__Collected data__.
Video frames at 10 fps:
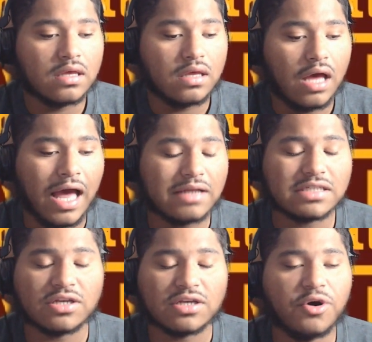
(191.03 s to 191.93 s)
I
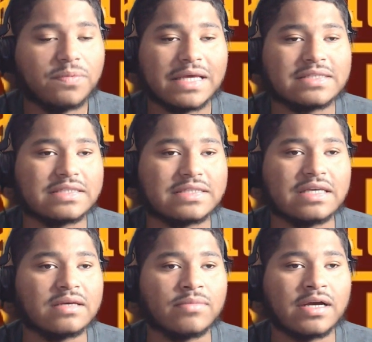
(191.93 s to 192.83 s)
just hope they
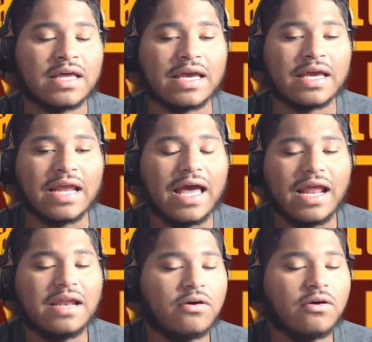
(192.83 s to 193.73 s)
see it, bro. Like, and I, and
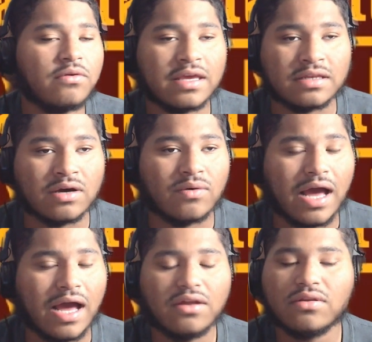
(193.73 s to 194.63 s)
I know they don't.
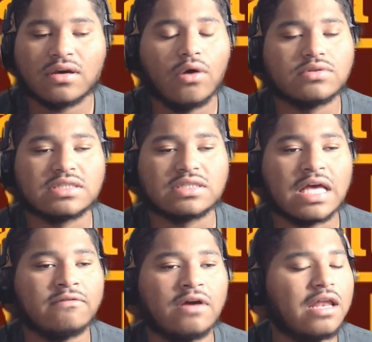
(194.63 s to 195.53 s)
I know the coaching
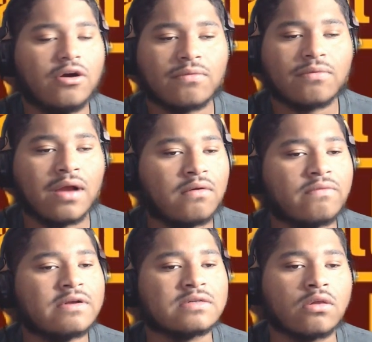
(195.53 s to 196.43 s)
staff don't. I know Ron
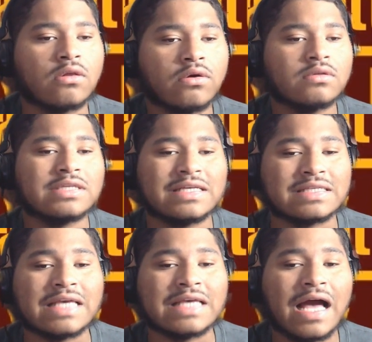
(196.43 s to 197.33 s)
Rivera is loyal to
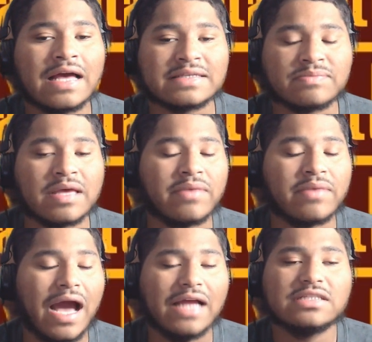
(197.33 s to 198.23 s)
his guys, man.
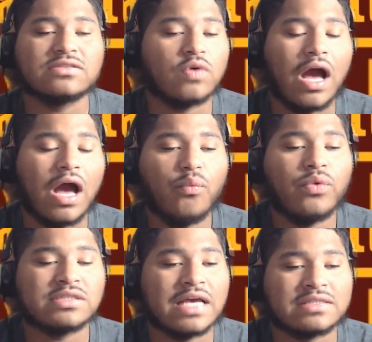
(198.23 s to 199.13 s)
But I just I
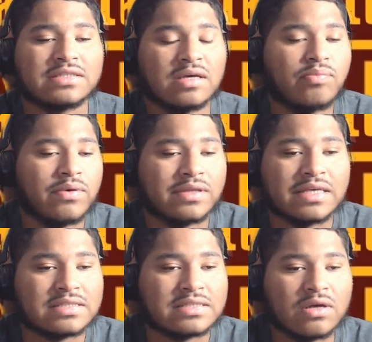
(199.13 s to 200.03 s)
wish at some point
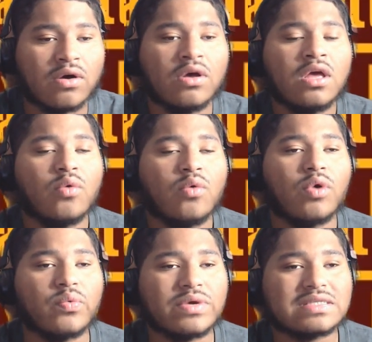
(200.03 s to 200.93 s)
they saw
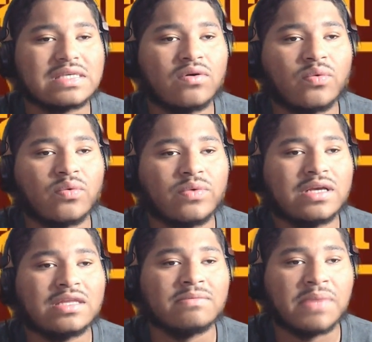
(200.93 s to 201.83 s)
what we see on a
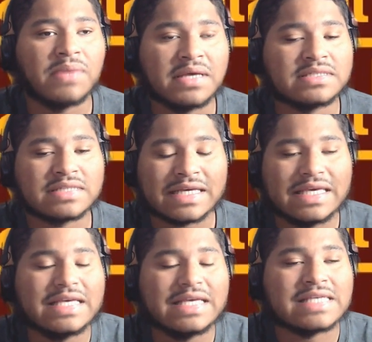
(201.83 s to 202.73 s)
weekly basis. Like
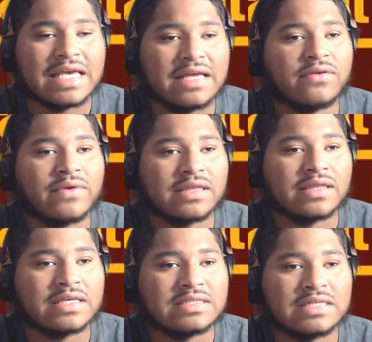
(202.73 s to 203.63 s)
he is hindering
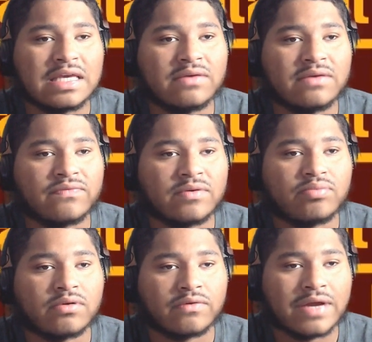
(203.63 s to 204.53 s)
this team from
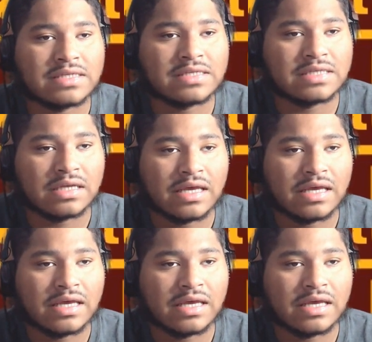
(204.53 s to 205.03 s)
progressing.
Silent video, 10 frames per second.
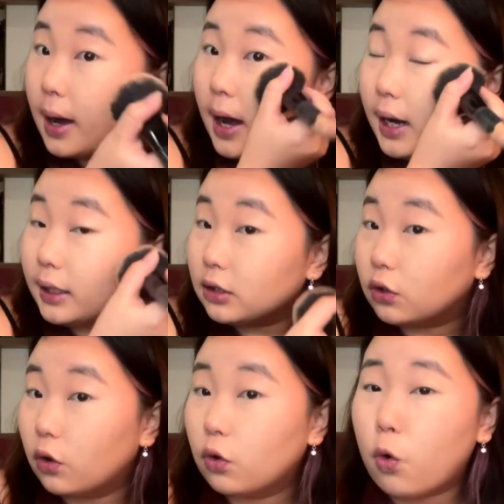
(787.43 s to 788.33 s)
I like to
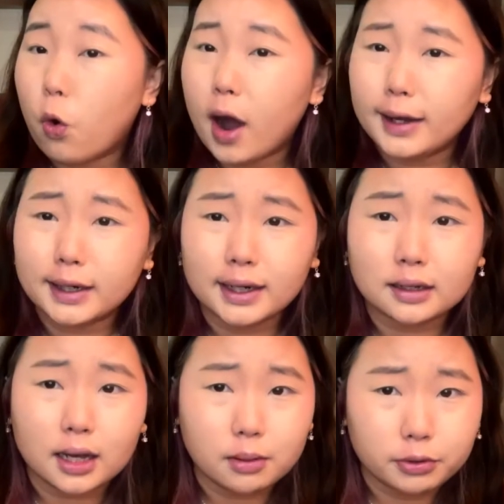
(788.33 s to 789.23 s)
go quite
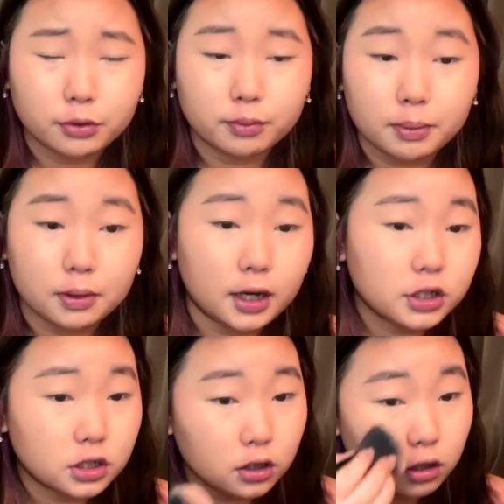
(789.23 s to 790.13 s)
elaborate with my
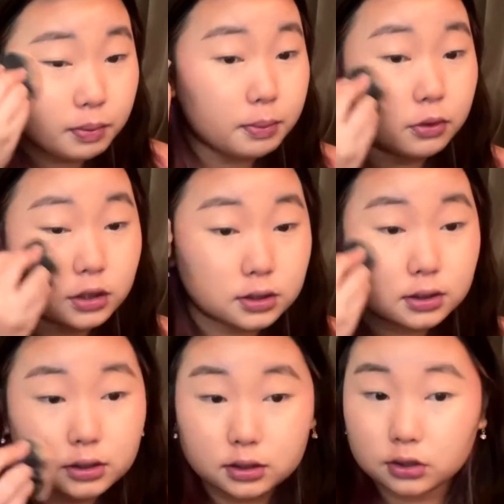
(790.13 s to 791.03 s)
blush. A lot of people
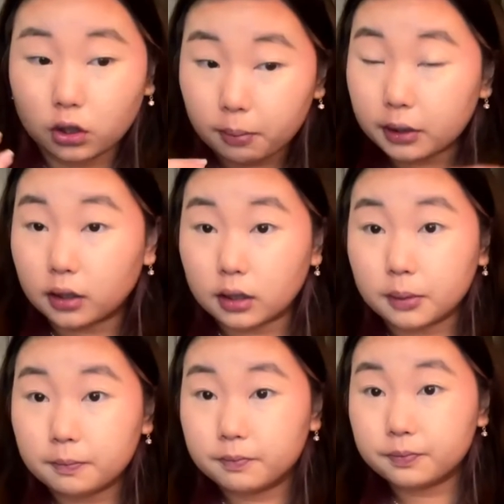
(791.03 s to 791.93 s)
just stop here,
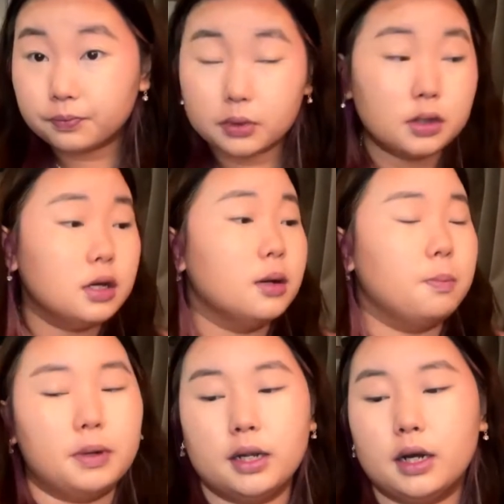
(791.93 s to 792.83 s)

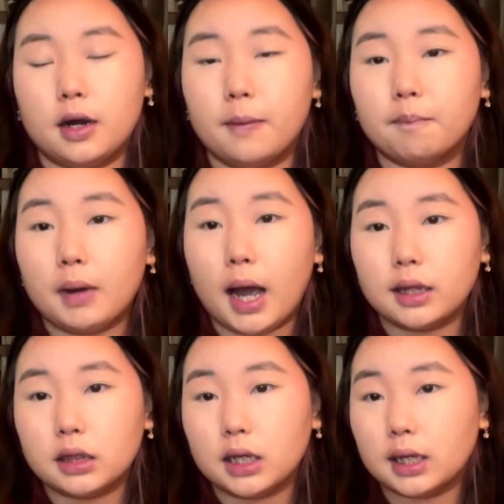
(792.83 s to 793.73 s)
but I
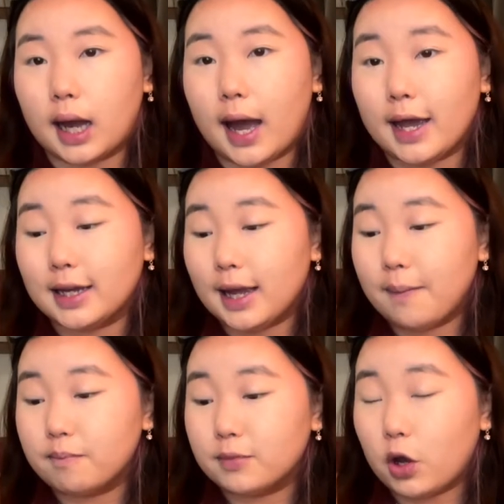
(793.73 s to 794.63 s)
think I
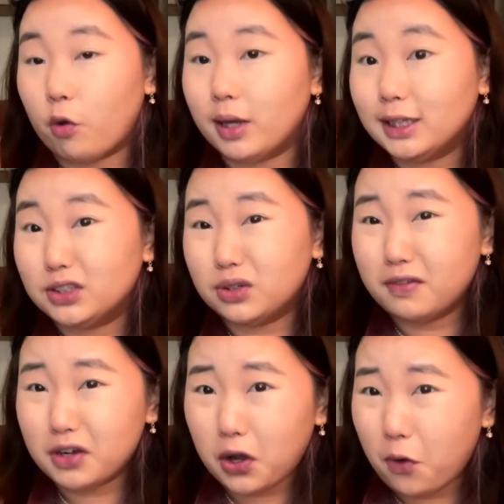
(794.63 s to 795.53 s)
am going to
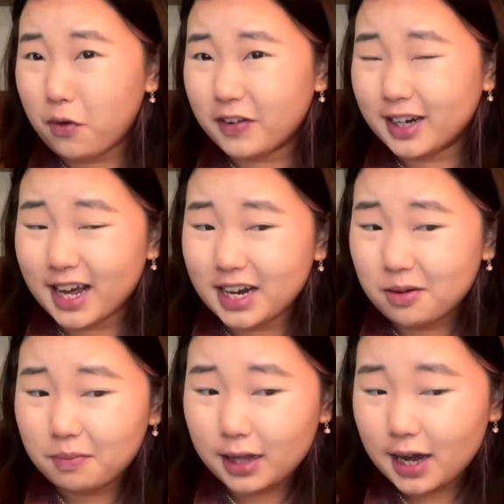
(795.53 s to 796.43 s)
even go with another
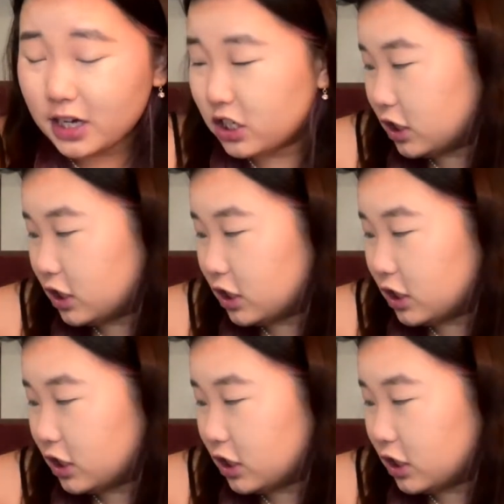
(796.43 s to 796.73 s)
blush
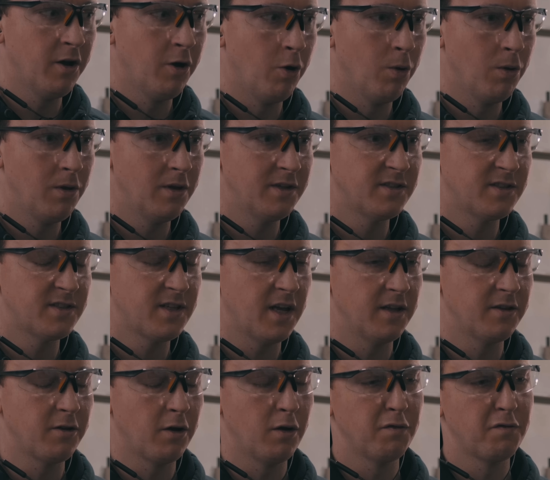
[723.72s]
hole
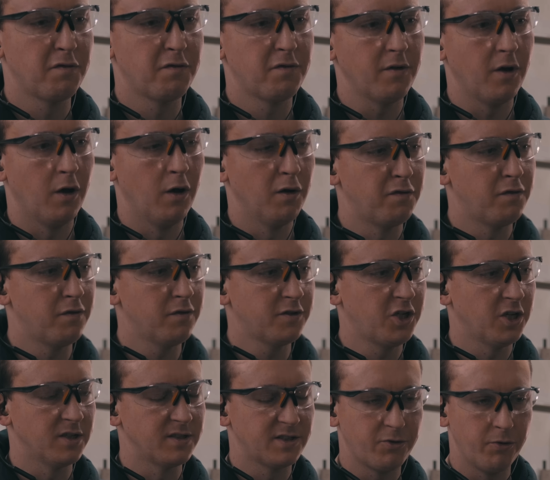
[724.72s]
instead of
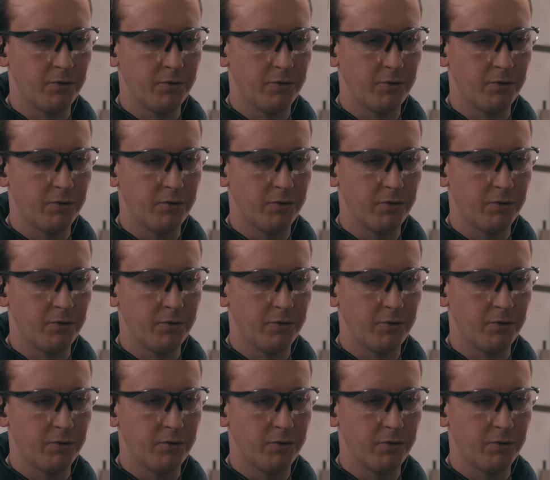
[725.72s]
just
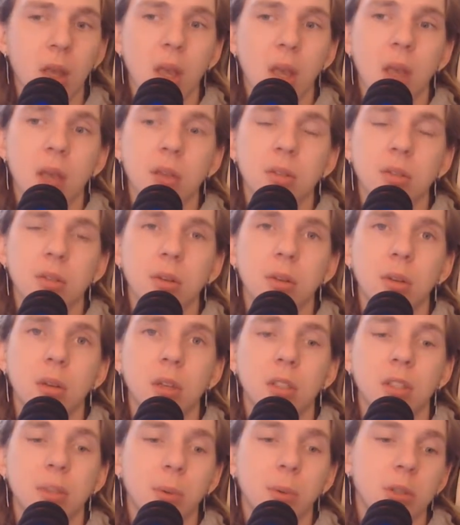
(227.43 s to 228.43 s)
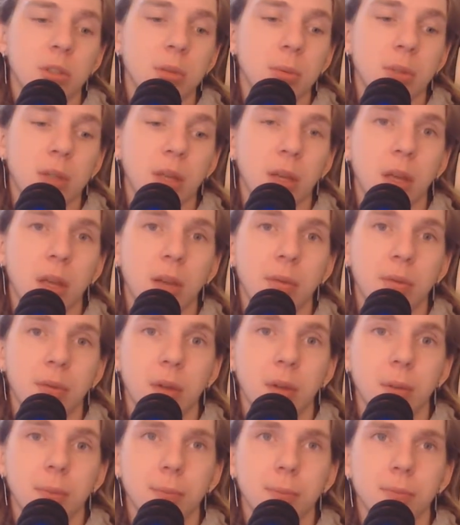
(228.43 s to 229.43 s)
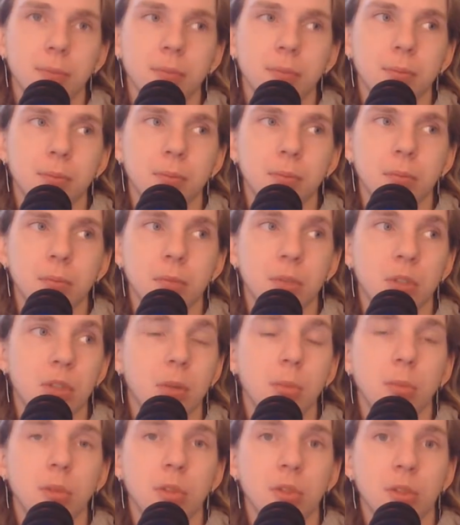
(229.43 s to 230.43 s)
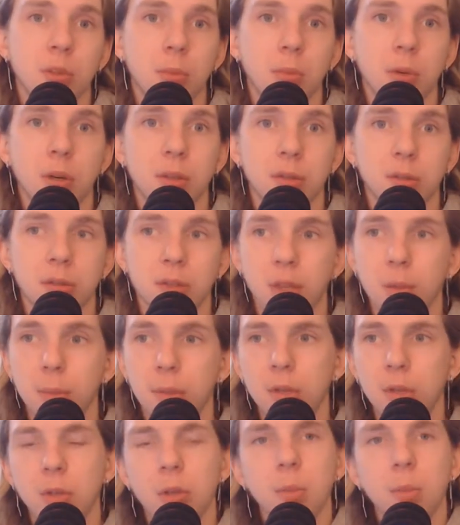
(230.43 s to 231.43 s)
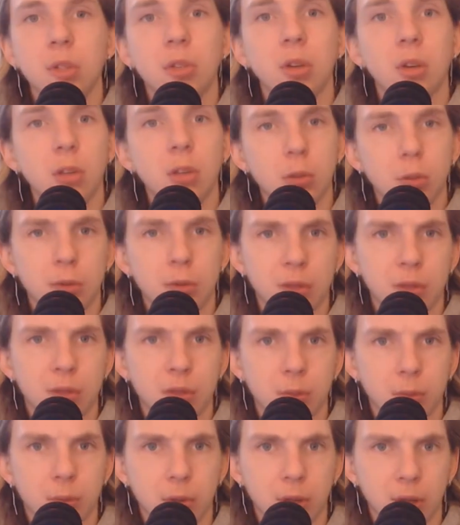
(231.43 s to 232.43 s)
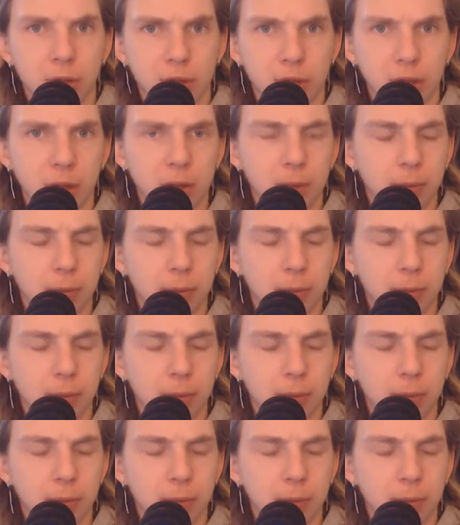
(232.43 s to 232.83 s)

So it's possible they have some new surprises. Doom Eternal was a surprise, yeah.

__Requirement__.
The expected output is an exact retyping of the lines from the line with "(791.03 s to 791.93 s)" through the last line of the data, with both ends kept and the pictures dropped.

__Answer for the task__.
(791.03 s to 791.93 s)
just stop here,
(791.93 s to 792.83 s)

(792.83 s to 793.73 s)
but I
(793.73 s to 794.63 s)
think I
(794.63 s to 795.53 s)
am going to
(795.53 s to 796.43 s)
even go with another
(796.43 s to 796.73 s)
blush
[723.72s]
hole
[724.72s]
instead of
[725.72s]
just
(227.43 s to 228.43 s)
(228.43 s to 229.43 s)
(229.43 s to 230.43 s)
(230.43 s to 231.43 s)
(231.43 s to 232.43 s)
(232.43 s to 232.83 s)

So it's possible they have some new surprises. Doom Eternal was a surprise, yeah.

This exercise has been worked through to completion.